Au bout de combien de jours la garantie vol peut-elle s'arrêter ?
Il n'existe pas de durée légale valable pour tous les assurés. Dans une fiche publiée le 16 juillet 2025, France Assureurs indique que la plupart des contrats multirisque habitation prévoient une suspension de la garantie vol après 60 ou 90 jours d'inhabitation, selon le contrat.
Une autre fiche de France Assureurs, plus ancienne puisqu'elle date du 15 février 2021, évoque des périodes allant de 40 à 90 jours, en une ou plusieurs fois au cours d'une même année. Il faut donc regarder précisément ce que prévoient vos conditions générales et particulières.
Et l'inhabitation ne signifie pas simplement que vous êtes parti en vacances. France Assureurs parle d'une période pendant laquelle ni l'assuré, ni sa famille, ni une personne autorisée ne réside dans le logement. La présence réelle d'un proche pendant votre absence peut donc changer la situation, selon la manière dont votre contrat comptabilise les jours d'inoccupation.
Alarme, volets, serrure : les obligations commencent parfois après 12 heures
Il ne faut pas confondre la clause d'inhabitation avec les mesures de sécurité exigées par certains contrats.

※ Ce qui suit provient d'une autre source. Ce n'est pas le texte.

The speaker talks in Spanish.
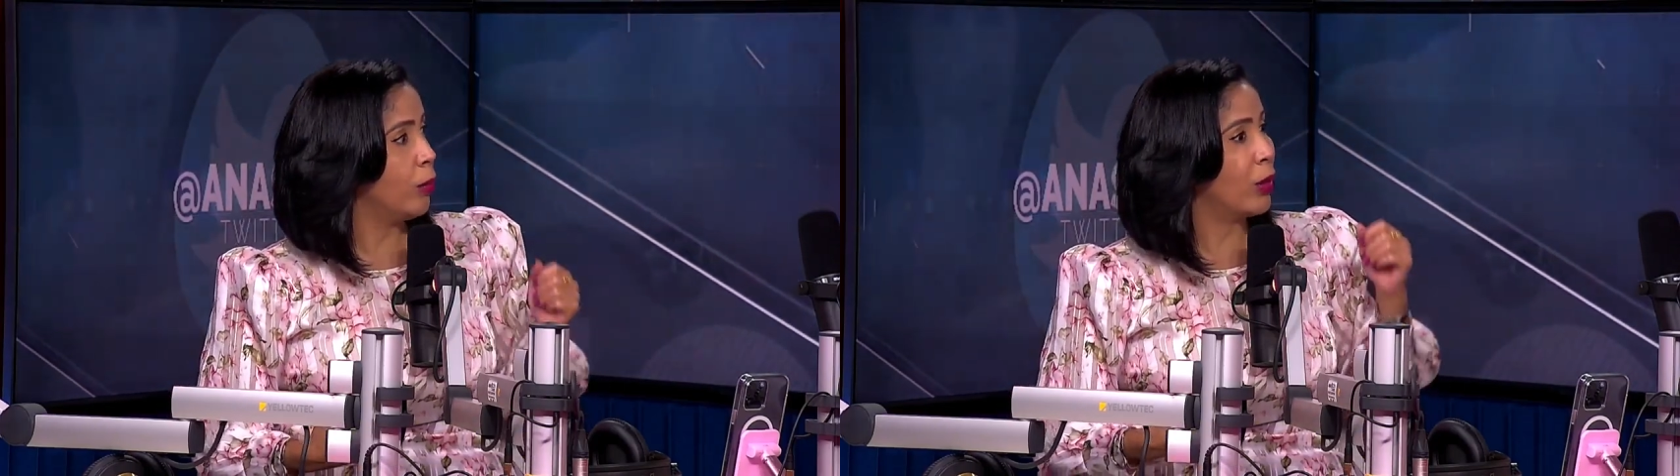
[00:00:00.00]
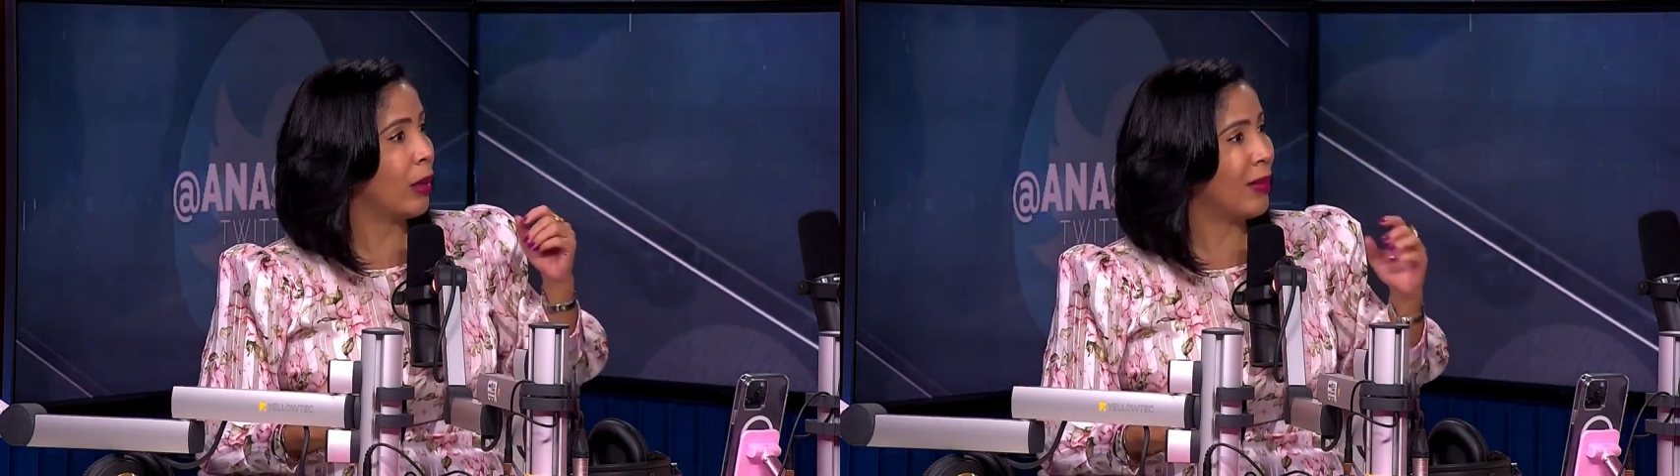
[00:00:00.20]

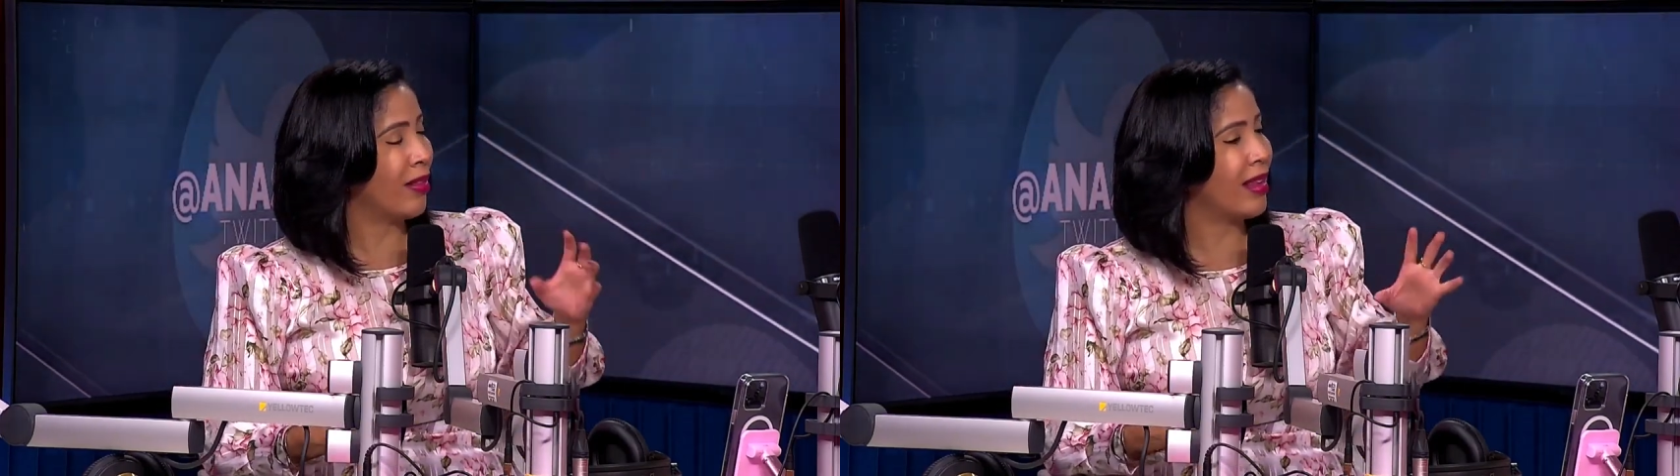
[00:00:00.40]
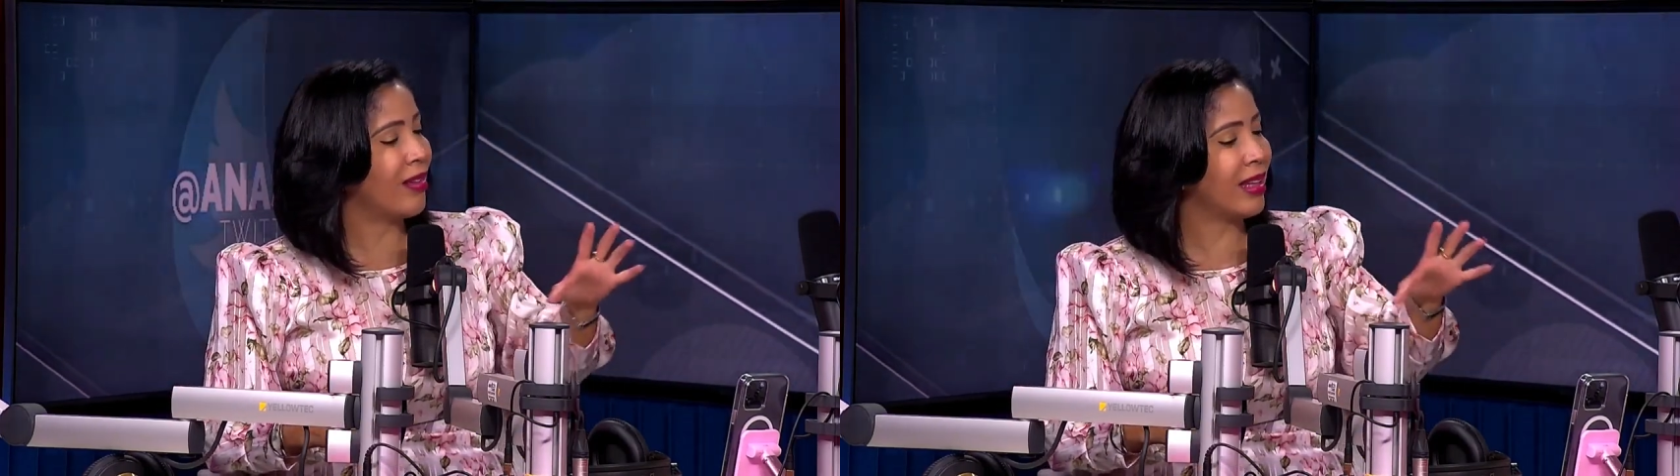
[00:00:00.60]
porque me
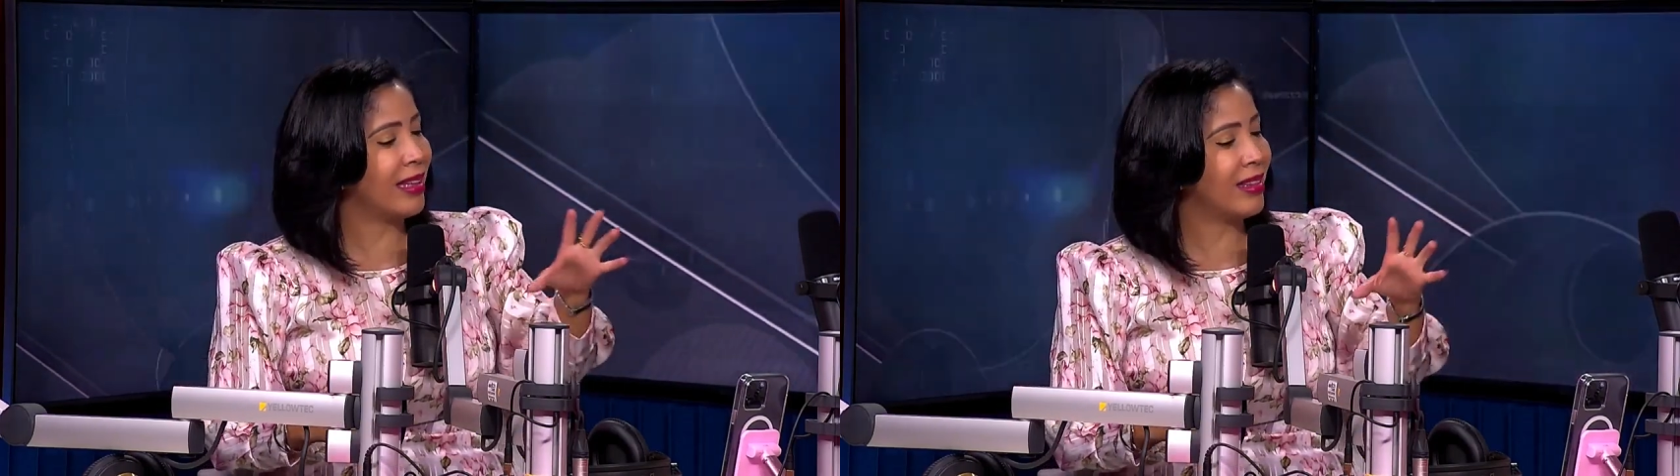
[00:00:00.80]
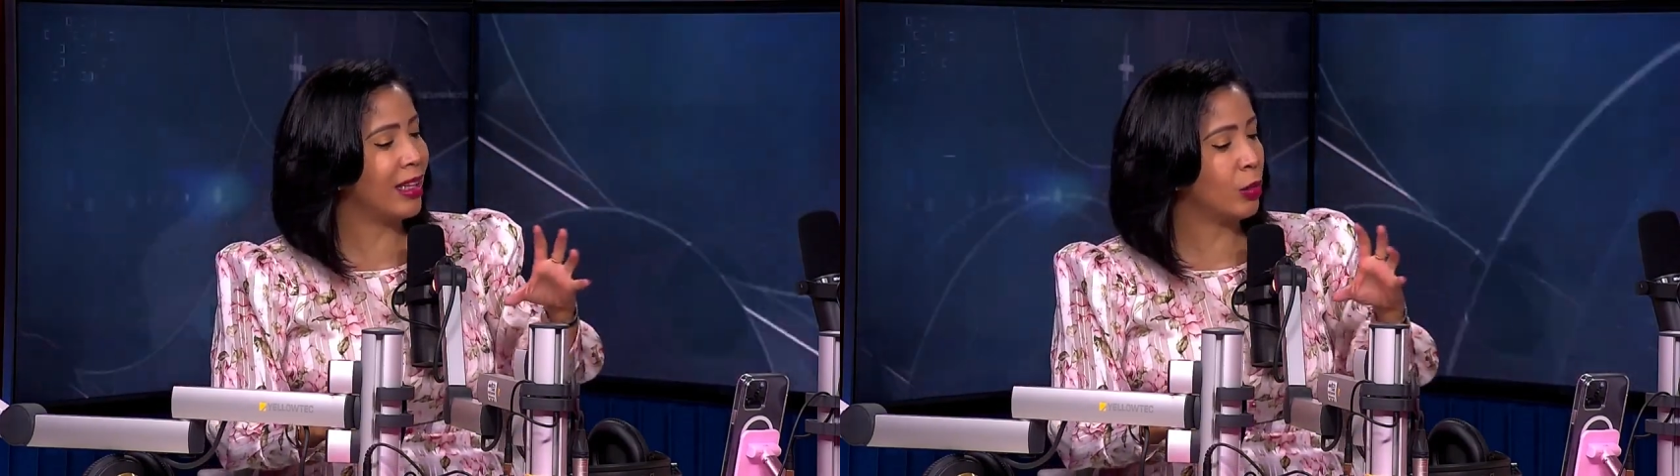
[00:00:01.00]
estás
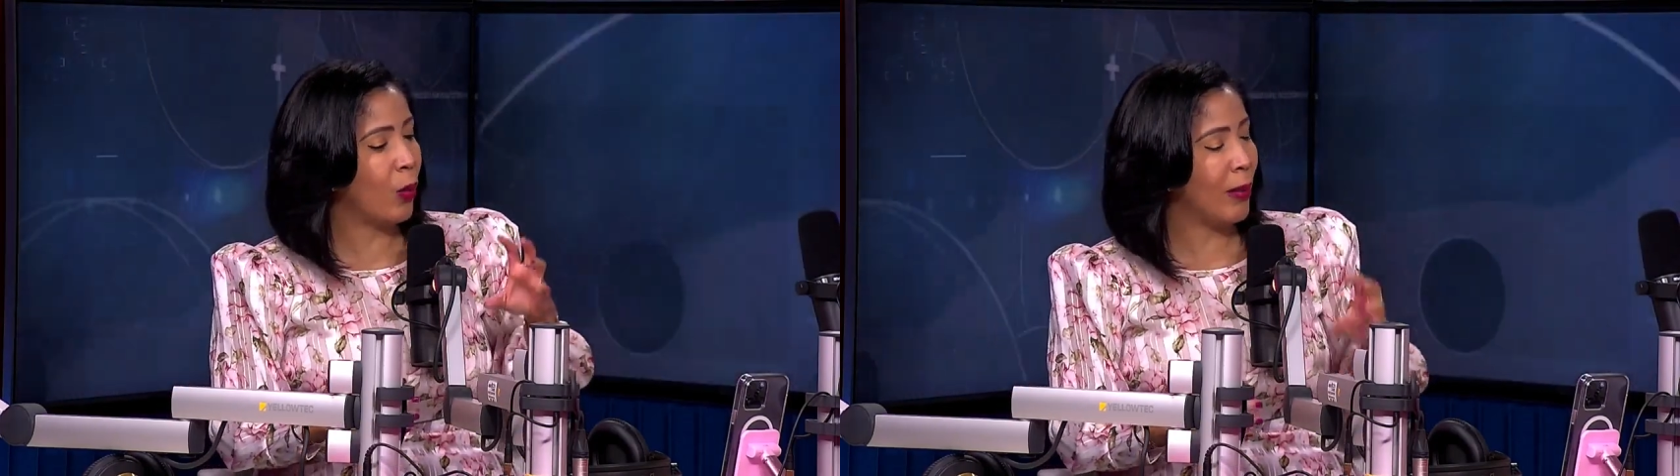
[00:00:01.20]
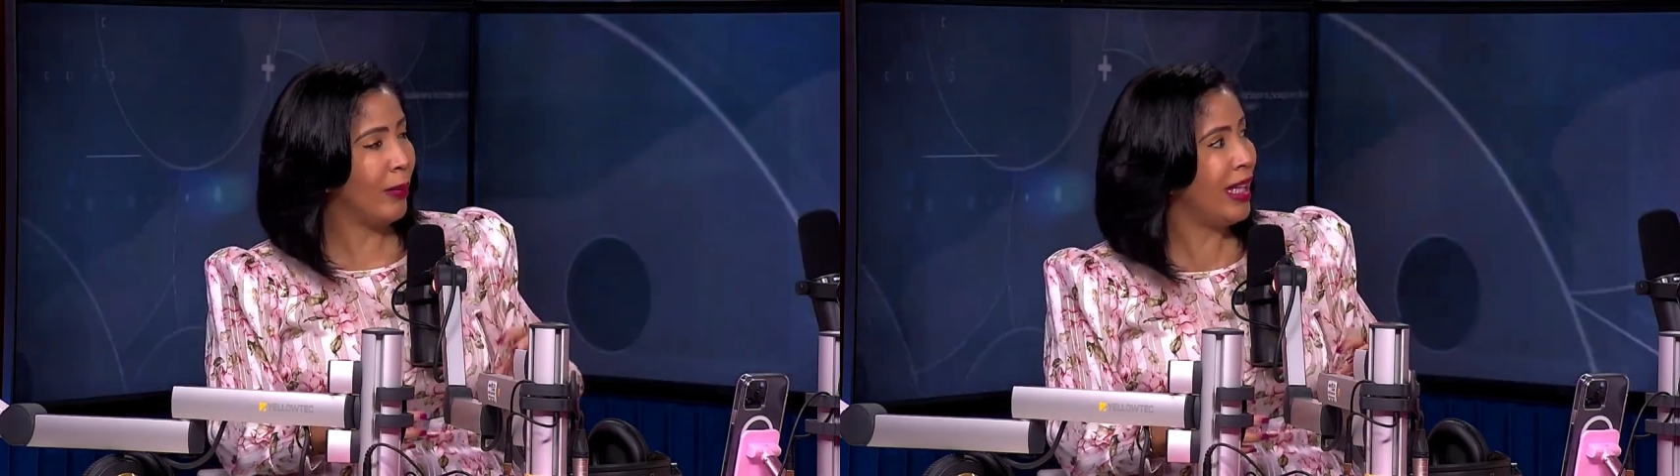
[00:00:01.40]

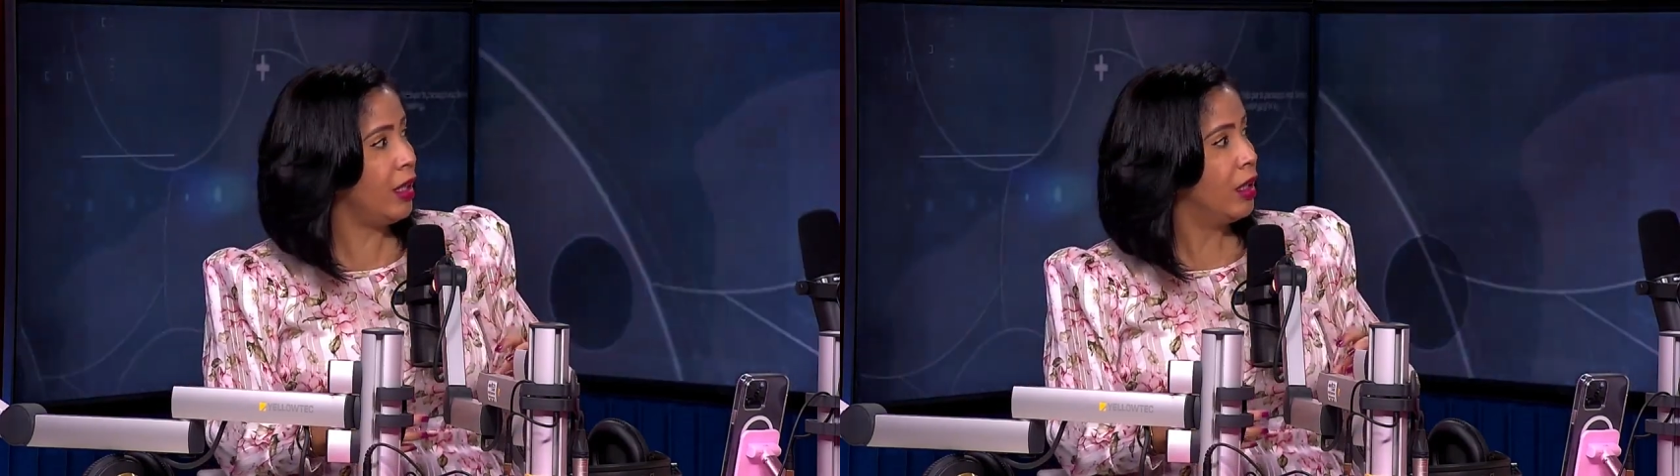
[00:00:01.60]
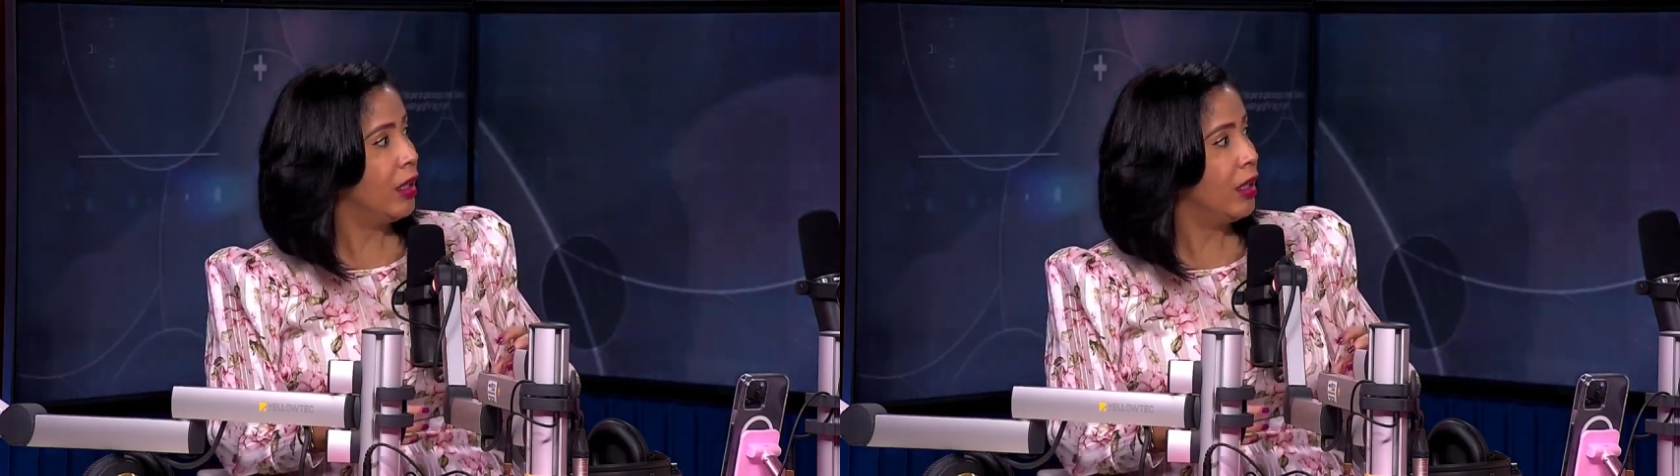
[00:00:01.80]
quitando a mí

Ces dernières peuvent s'appliquer beaucoup plus rapidement, parfois dès 12, 15 ou 24 heures d'absence.
Plusieurs protections peuvent être demandées :
- une porte d'entrée équipée de deux systèmes de fermeture ;
- des volets résistants, grilles ou barreaux sur les fenêtres facilement accessibles ;
- l'utilisation de tous les dispositifs de fermeture prévus au contrat ;
- un système de détection d'intrusion lorsque l'assureur l'exige.

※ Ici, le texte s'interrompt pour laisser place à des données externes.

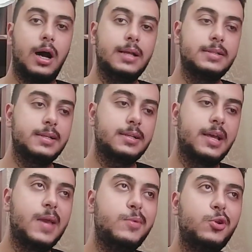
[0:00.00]
Ancak
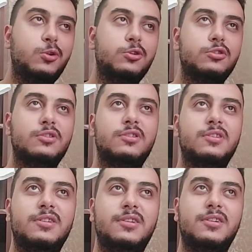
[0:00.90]
emin olun
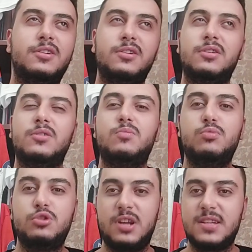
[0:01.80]
e,
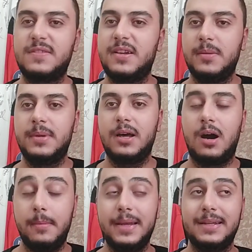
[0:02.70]
bu transfer
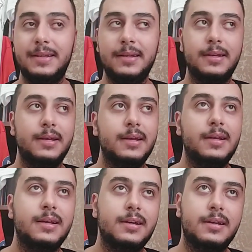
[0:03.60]
haberine
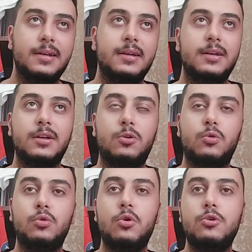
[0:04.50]
e,
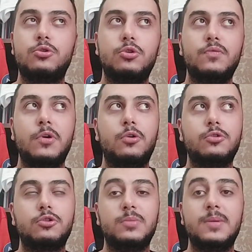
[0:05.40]
görüştüğüm ve
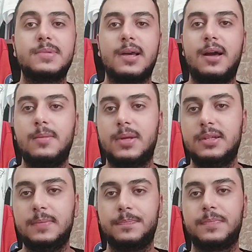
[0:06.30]
konuştuğum kimse
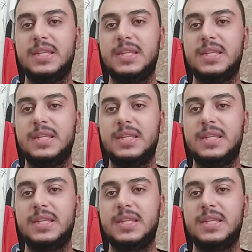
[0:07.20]
kalmadı.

Vous pouvez donc être encore très loin des 60 ou 90 jours d'inhabitation tout en devant déjà respecter certaines consignes pour conserver l'intégralité de votre garantie vol.
Une alarme suffit-elle à rester assuré ?
Non. Une alarme peut faire partie des protections exigées par l'assureur, mais elle ne supprime pas à elle seule une clause d'inhabitation.
Encore faut-il que l'équipement installé corresponde aux exigences du contrat. Certains assureurs peuvent demander une certification particulière, comme NF&A2P. Délivrée conjointement par CNPP Cert. et AFNOR Certification, elle atteste notamment de la performance et de la fiabilité des équipements après des essais et des audits.
Un kit connecté acheté dans le commerce ne répond donc pas forcément aux mêmes critères qu'une alarme certifiée. Notre guide consacré aux normes des alarmes permet de mieux comprendre ces différences.
Télésurveillance ou alarme connectée pour une longue absence ?
Pour une résidence secondaire ou un logement qui reste souvent vide, la télésurveillance offre une protection plus complète. L'intérêt est simple : l'alerte peut être prise en charge même si vous êtes dans l'avion, sans réseau ou simplement loin de votre téléphone.
Lorsqu'une alarme se déclenche, le centre de télésurveillance effectue une levée de doute. Il cherche à vérifier qu'il ne s'agit pas d'une fausse alerte, par exemple par téléphone, écoute à distance ou consultation d'images lorsque le système le permet. Si l'intrusion est confirmée ou fortement suspectée, la procédure d'intervention prévue par le service est déclenchée.
Pour une longue absence, pensez aussi à vérifier la présence d'une batterie de secours et d'une connexion mobile en cas de coupure d'électricité ou d'Internet.
Les alarmes avec télésurveillance impliquent en revanche un abonnement mensuel et parfois des frais d'installation ou de matériel. Une alarme sans abonnement coûte surtout à l'achat, mais c'est à vous de recevoir les alertes et de réagir.
Trois vérifications avant de fermer la porte
Avant une absence prolongée, vérifiez dans votre contrat :
- la durée maximale d'inhabitation applicable à la garantie vol ;
- les moyens de protection obligatoires et à partir de quelle durée d'absence ils doivent être utilisés ;
- les démarches à effectuer auprès de l'assureur si votre logement doit rester vide longtemps.
Une alarme renforce la protection de votre logement et peut répondre aux exigences de votre assureur. Mais elle ne garantit pas à elle seule votre indemnisation : en cas de cambriolage, c'est le contenu de votre contrat qui aura le dernier mot.